What to produce: Give the data below again exactly as written, but without the pictures.

Saved entries:

^^^^^^^^^^^^^^^^

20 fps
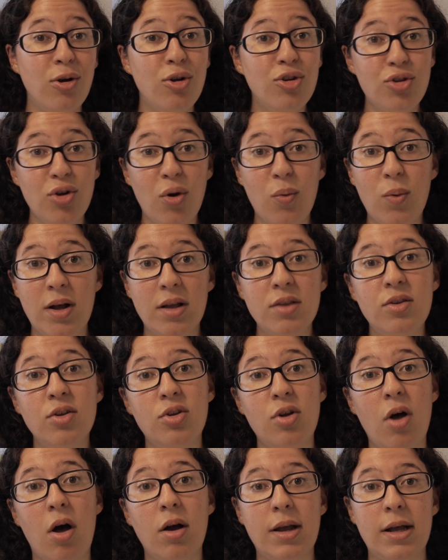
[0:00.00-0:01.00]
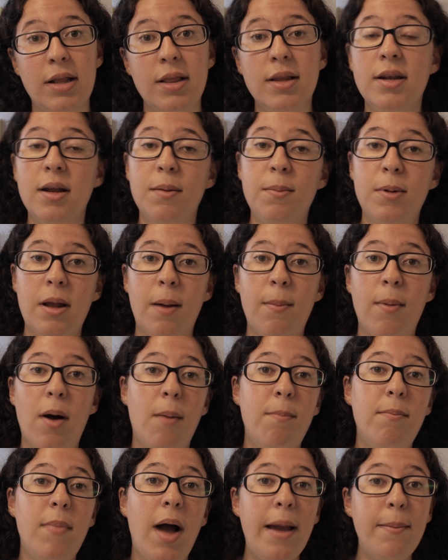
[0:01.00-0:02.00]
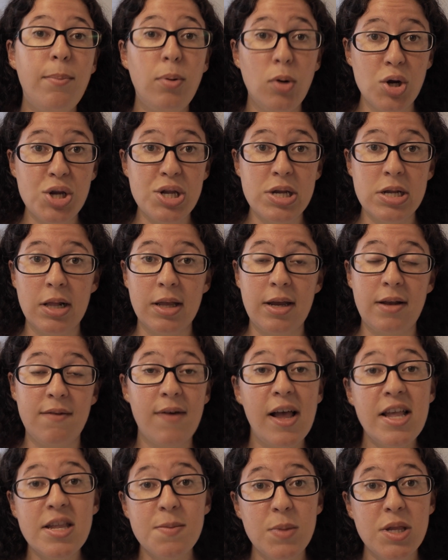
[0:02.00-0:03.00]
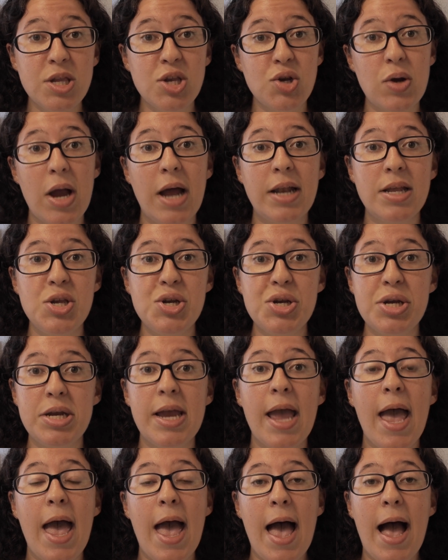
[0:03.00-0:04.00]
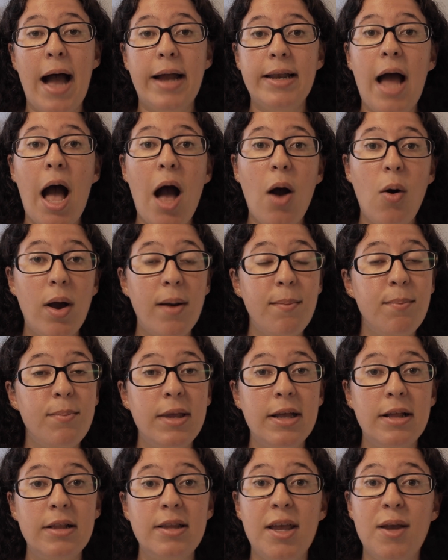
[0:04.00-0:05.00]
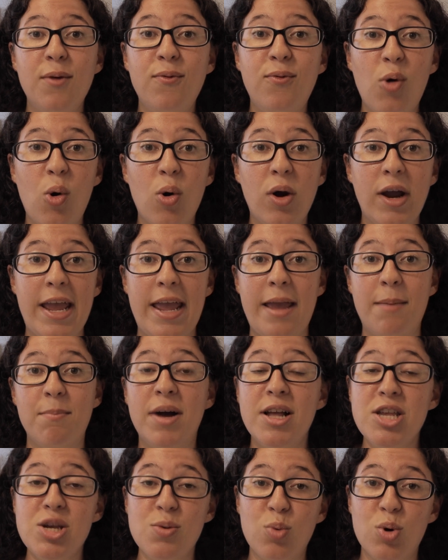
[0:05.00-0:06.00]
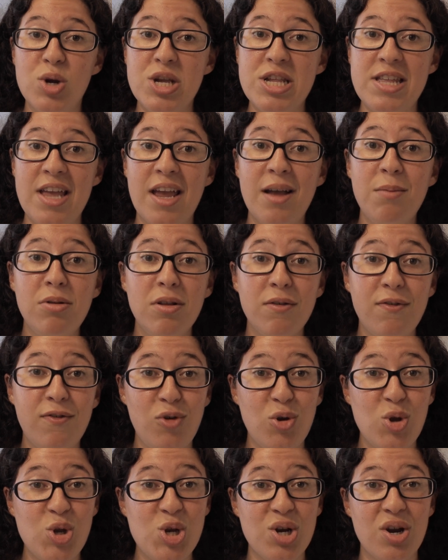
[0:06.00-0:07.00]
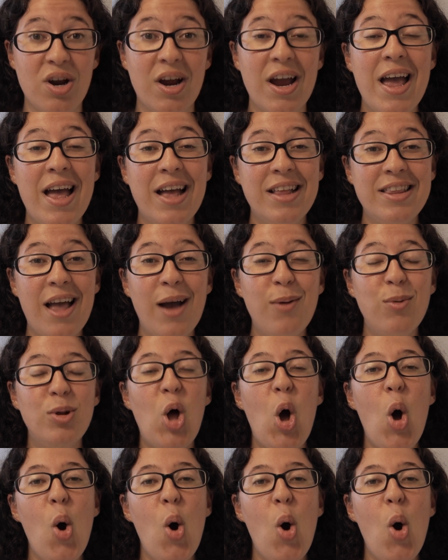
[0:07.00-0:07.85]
also want to talk a little bit about my personal investment strategy and how I'm building for a much more stable future that will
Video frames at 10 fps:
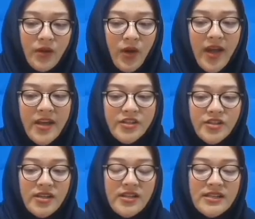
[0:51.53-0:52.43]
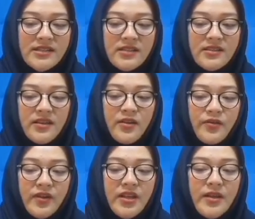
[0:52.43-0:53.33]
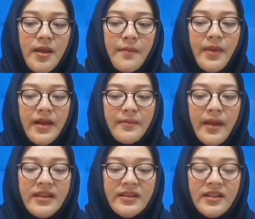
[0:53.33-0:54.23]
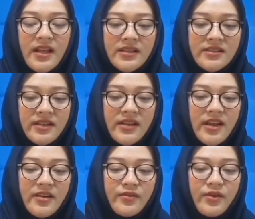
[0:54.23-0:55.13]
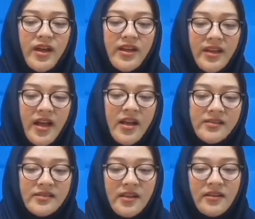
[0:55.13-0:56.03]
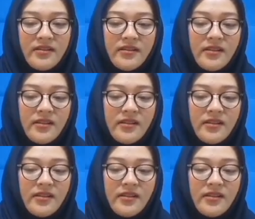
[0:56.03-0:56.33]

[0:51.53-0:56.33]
Cohesion is a theory by Michael Halliday and Ruqayyah Hasan.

^^^^^^^^^^^^^^^^

Response for this exercise:
20 fps
[0:00.00-0:01.00]
[0:01.00-0:02.00]
[0:02.00-0:03.00]
[0:03.00-0:04.00]
[0:04.00-0:05.00]
[0:05.00-0:06.00]
[0:06.00-0:07.00]
[0:07.00-0:07.85]
also want to talk a little bit about my personal investment strategy and how I'm building for a much more stable future that will
Video frames at 10 fps:
[0:51.53-0:52.43]
[0:52.43-0:53.33]
[0:53.33-0:54.23]
[0:54.23-0:55.13]
[0:55.13-0:56.03]
[0:56.03-0:56.33]

[0:51.53-0:56.33]
Cohesion is a theory by Michael Halliday and Ruqayyah Hasan.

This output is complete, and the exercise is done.